**Work to be completed**
Make an exact copy of the records, and keep the pictures out of it.

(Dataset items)
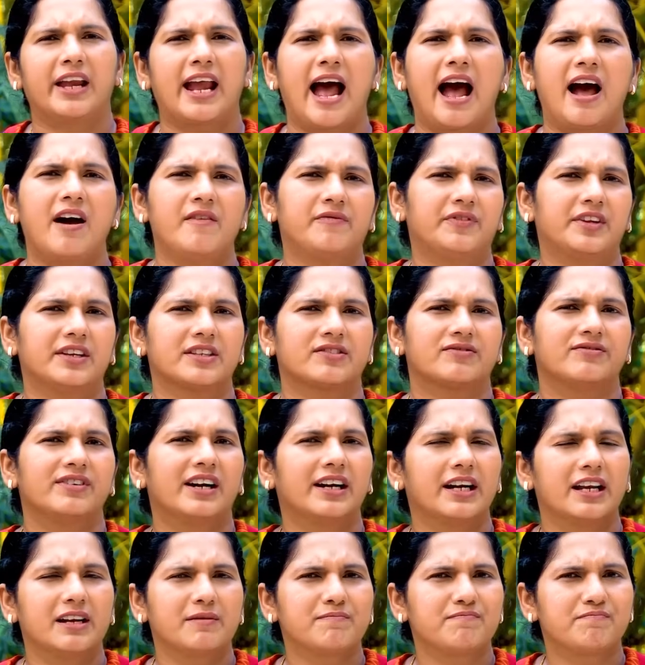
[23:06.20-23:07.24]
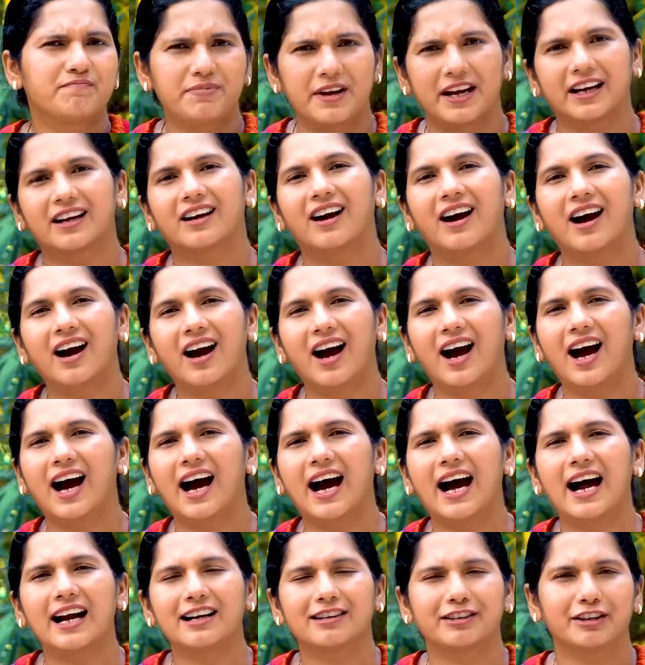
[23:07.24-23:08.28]
have this very big
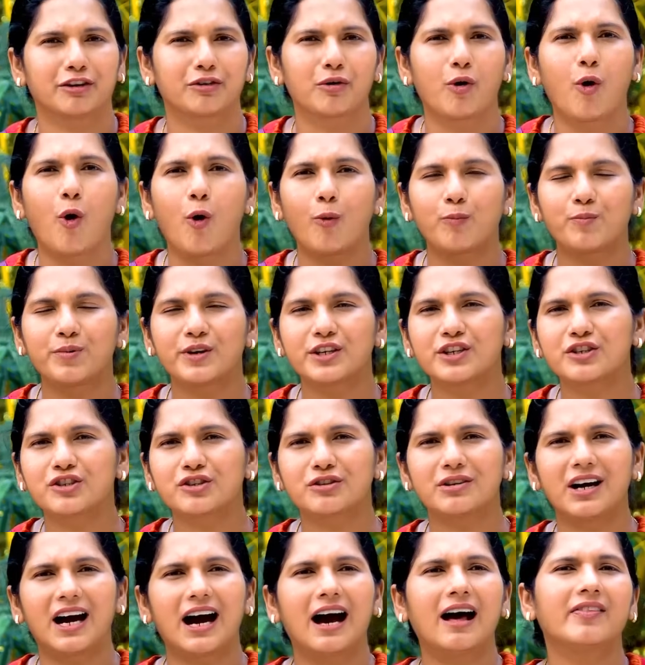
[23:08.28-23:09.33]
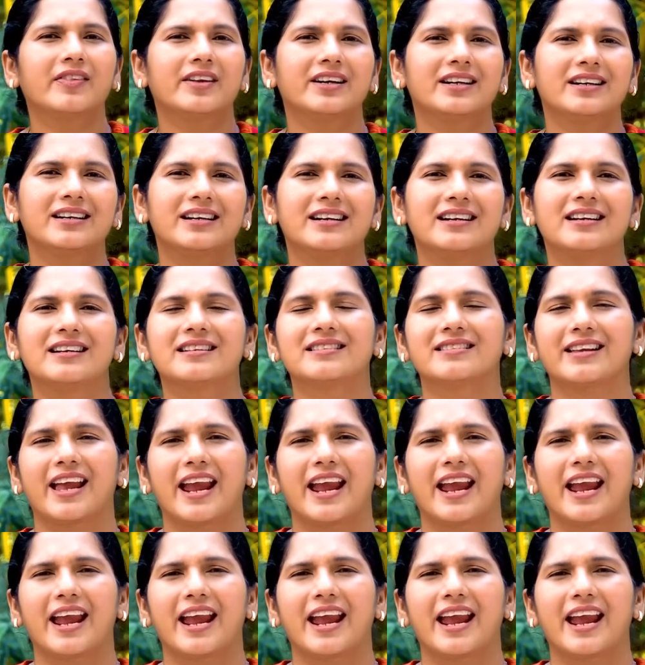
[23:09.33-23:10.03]
heart. They're open to others.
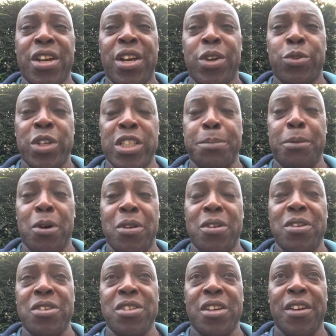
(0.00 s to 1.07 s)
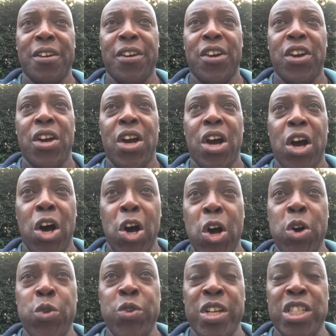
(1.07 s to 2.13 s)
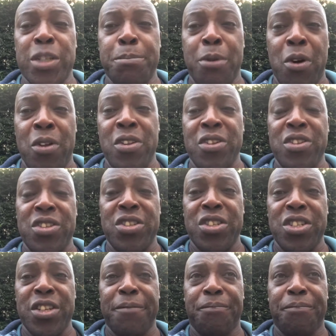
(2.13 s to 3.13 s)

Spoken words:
response. Her response,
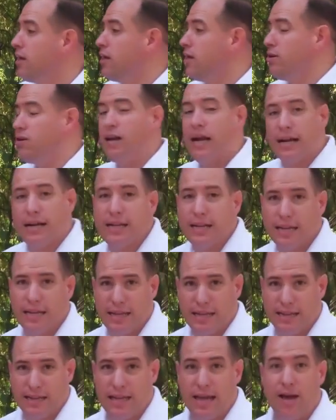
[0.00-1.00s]
You're not gonna
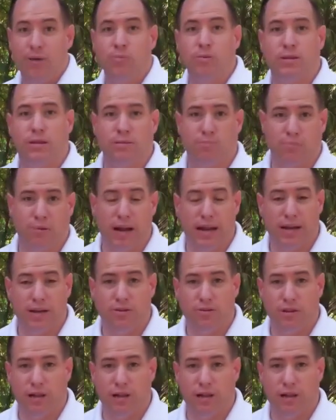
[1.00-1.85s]
get that with the brand new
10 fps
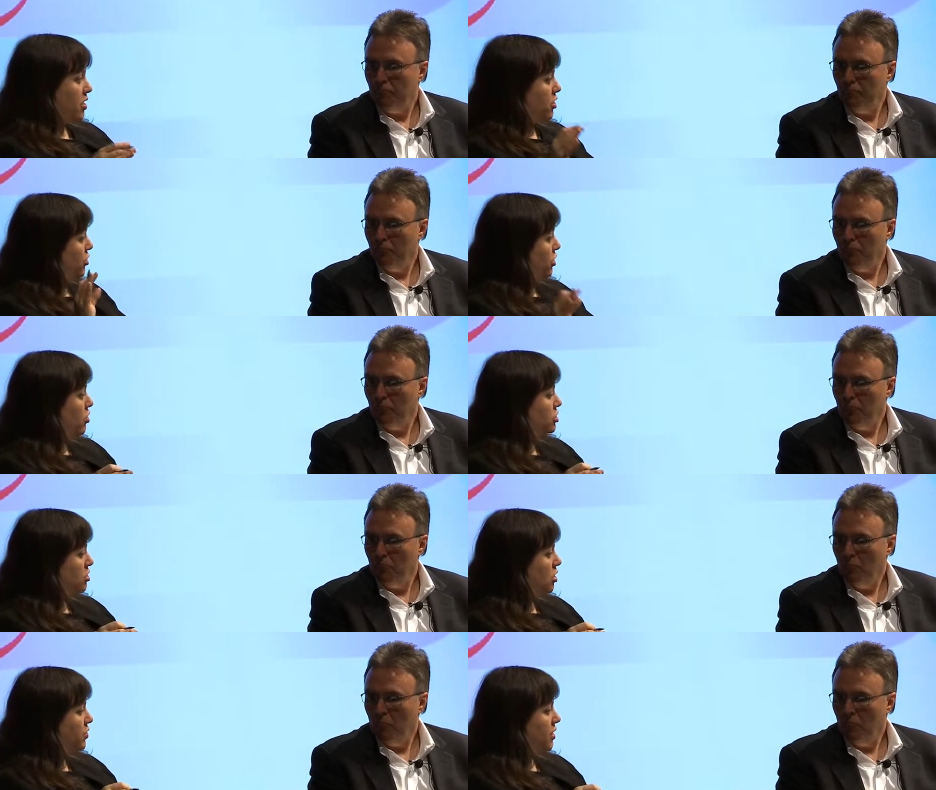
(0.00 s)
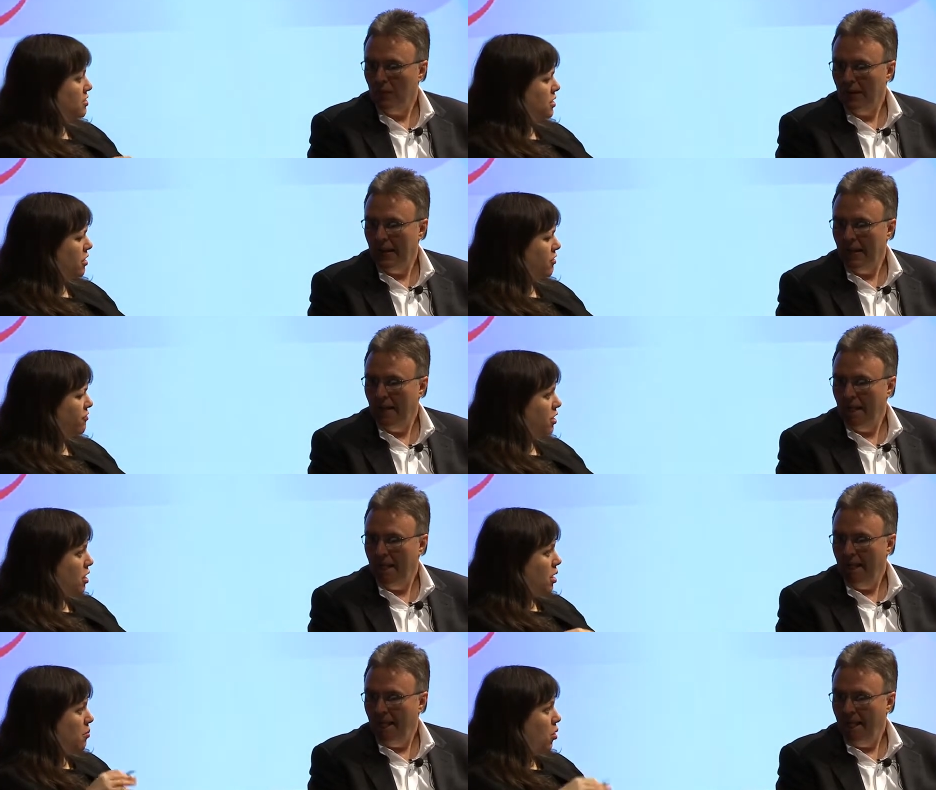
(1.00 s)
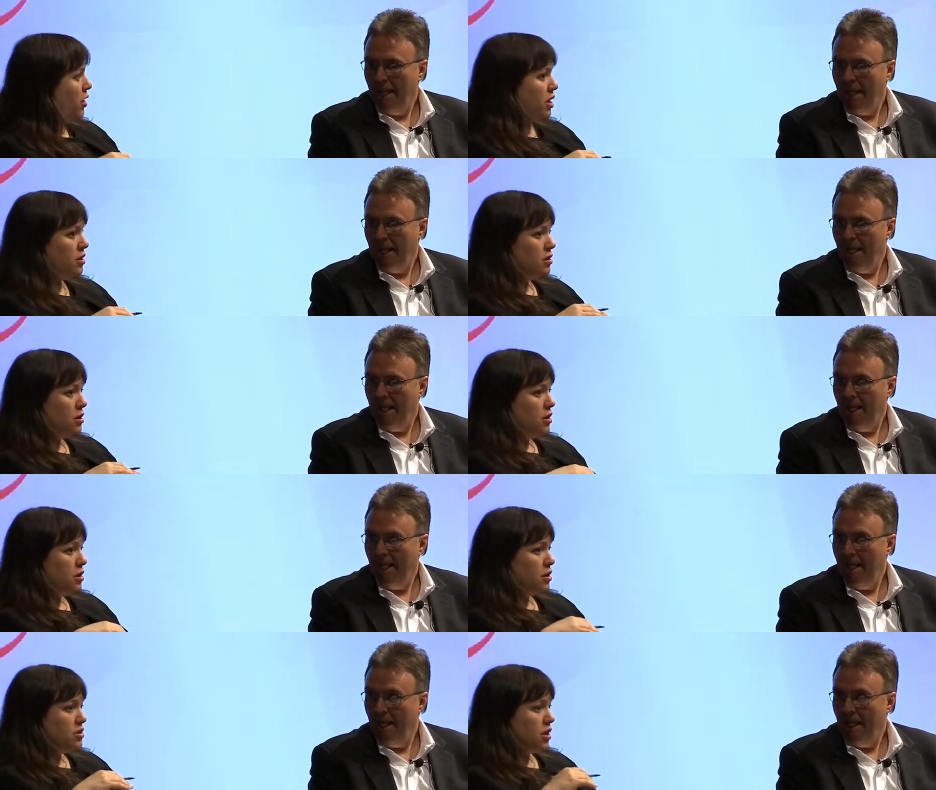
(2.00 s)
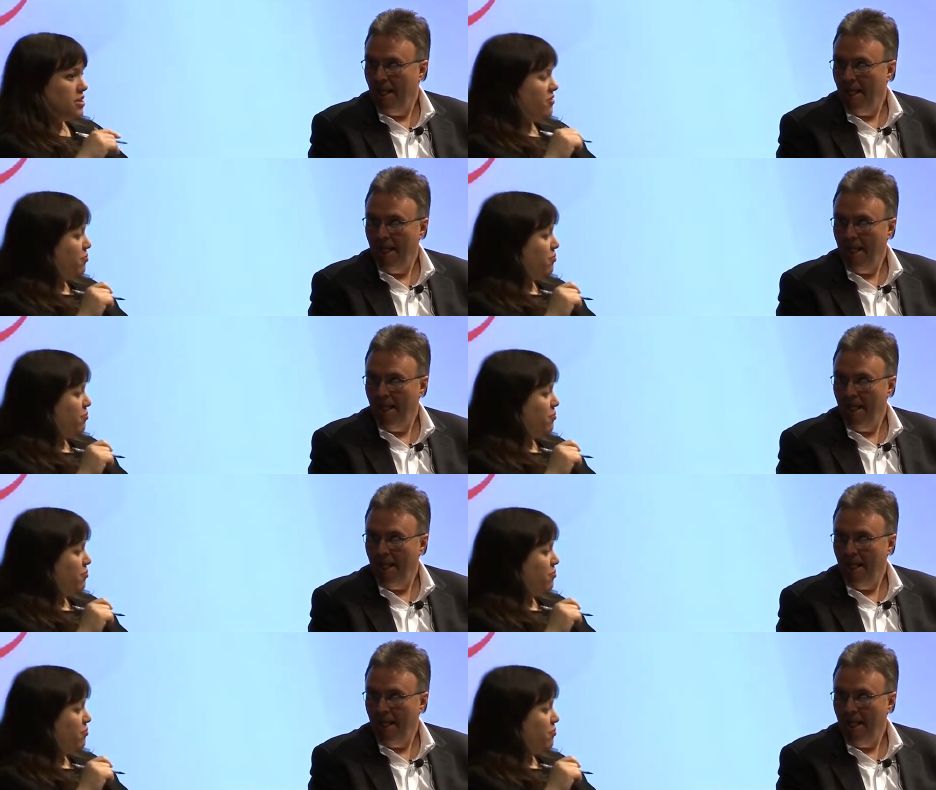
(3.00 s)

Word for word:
Speaker 1: that at our New York show. The idea of porting the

**Written response**
[23:06.20-23:07.24]
[23:07.24-23:08.28]
have this very big
[23:08.28-23:09.33]
[23:09.33-23:10.03]
heart. They're open to others.
(0.00 s to 1.07 s)
(1.07 s to 2.13 s)
(2.13 s to 3.13 s)

Spoken words:
response. Her response,
[0.00-1.00s]
You're not gonna
[1.00-1.85s]
get that with the brand new
10 fps
(0.00 s)
(1.00 s)
(2.00 s)
(3.00 s)

Word for word:
Speaker 1: that at our New York show. The idea of porting the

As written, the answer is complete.